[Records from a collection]
- - - - - - -
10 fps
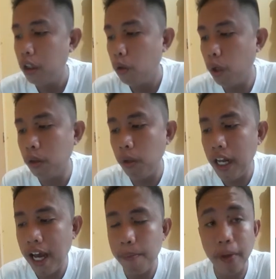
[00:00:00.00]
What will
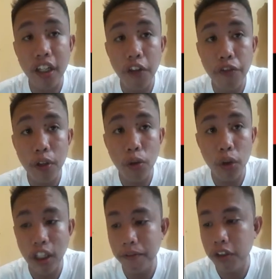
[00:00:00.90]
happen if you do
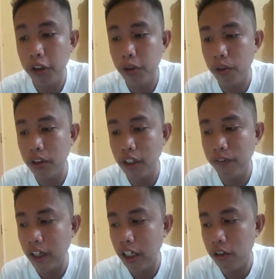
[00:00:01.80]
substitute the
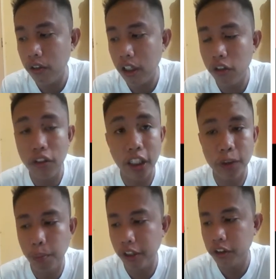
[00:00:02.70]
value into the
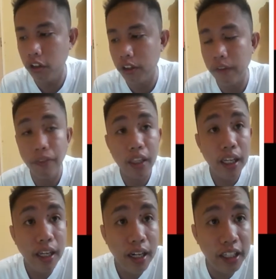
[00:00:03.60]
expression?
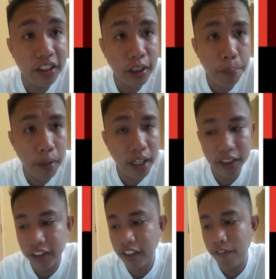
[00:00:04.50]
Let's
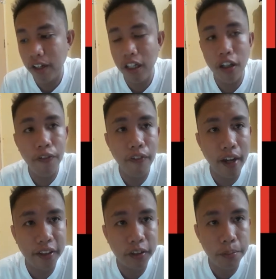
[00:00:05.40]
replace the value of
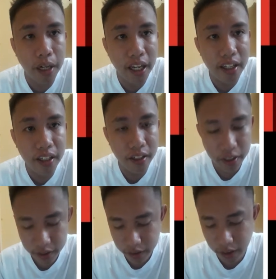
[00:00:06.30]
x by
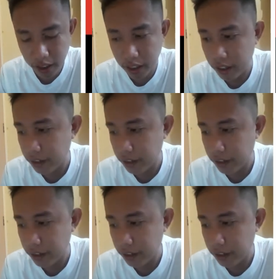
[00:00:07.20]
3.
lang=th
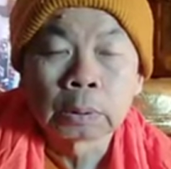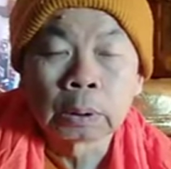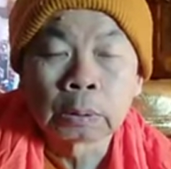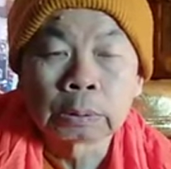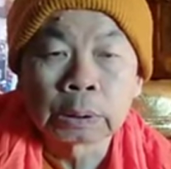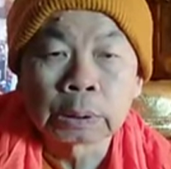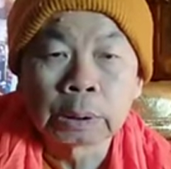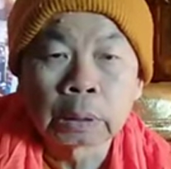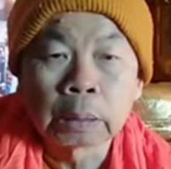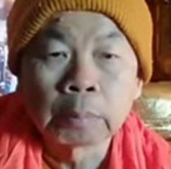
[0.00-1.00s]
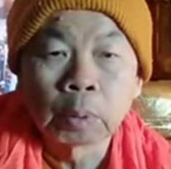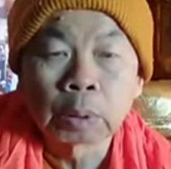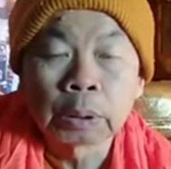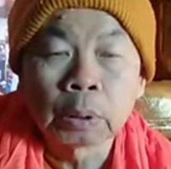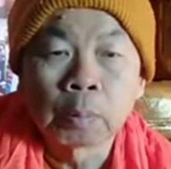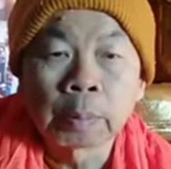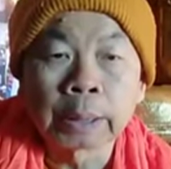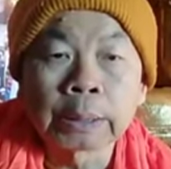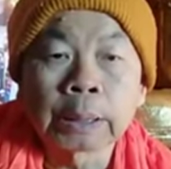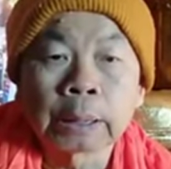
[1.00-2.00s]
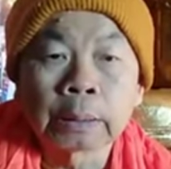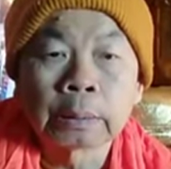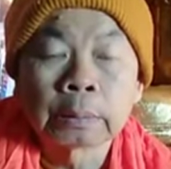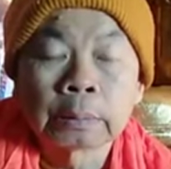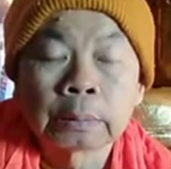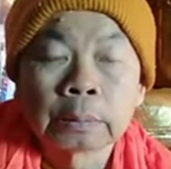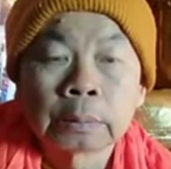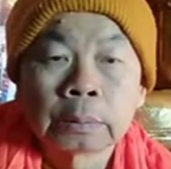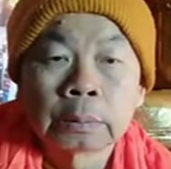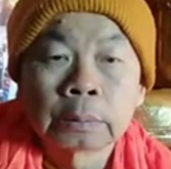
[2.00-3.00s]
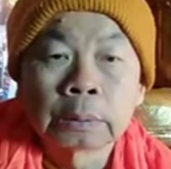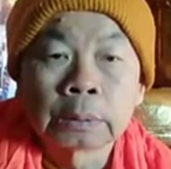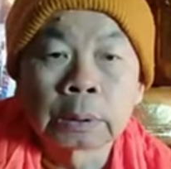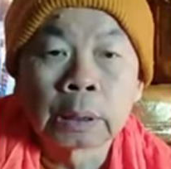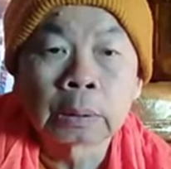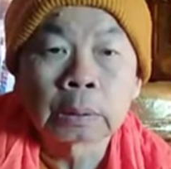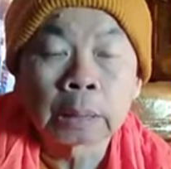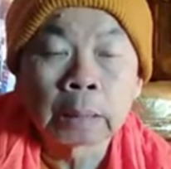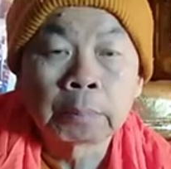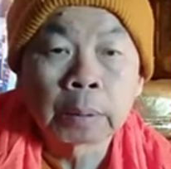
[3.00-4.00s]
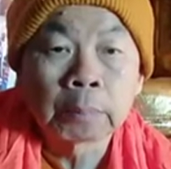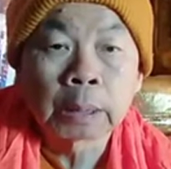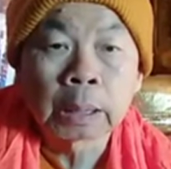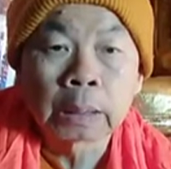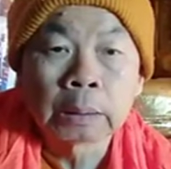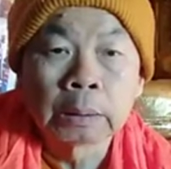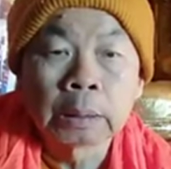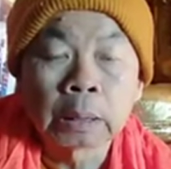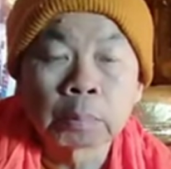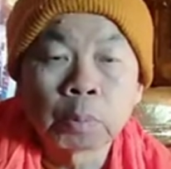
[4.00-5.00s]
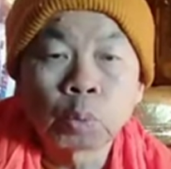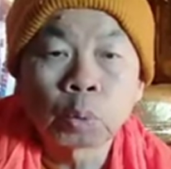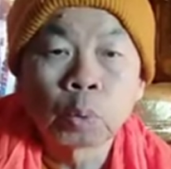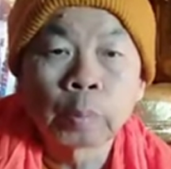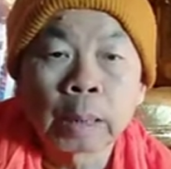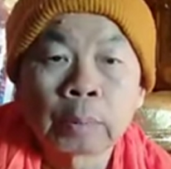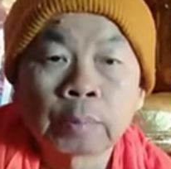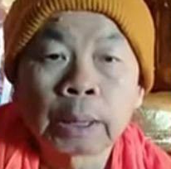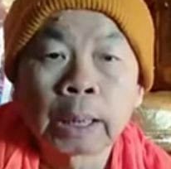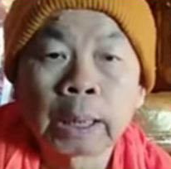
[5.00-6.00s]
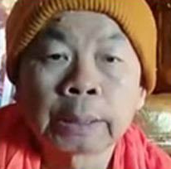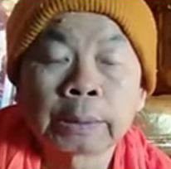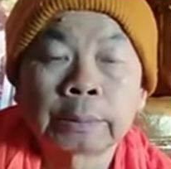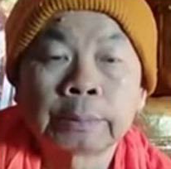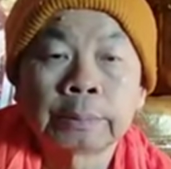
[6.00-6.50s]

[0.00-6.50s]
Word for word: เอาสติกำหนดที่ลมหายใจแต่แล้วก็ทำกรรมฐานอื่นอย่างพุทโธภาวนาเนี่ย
- - - - - - -
• _YOUR ASSIGNMENT_
Exactly the lines from the one with "[2.00-3.00s]" through the end of the records are to be repeated, both ends included, and pictures are to be omitted.

• _EXERCISE OUTPUT_
[2.00-3.00s]
[3.00-4.00s]
[4.00-5.00s]
[5.00-6.00s]
[6.00-6.50s]

[0.00-6.50s]
Word for word: เอาสติกำหนดที่ลมหายใจแต่แล้วก็ทำกรรมฐานอื่นอย่างพุทโธภาวนาเนี่ย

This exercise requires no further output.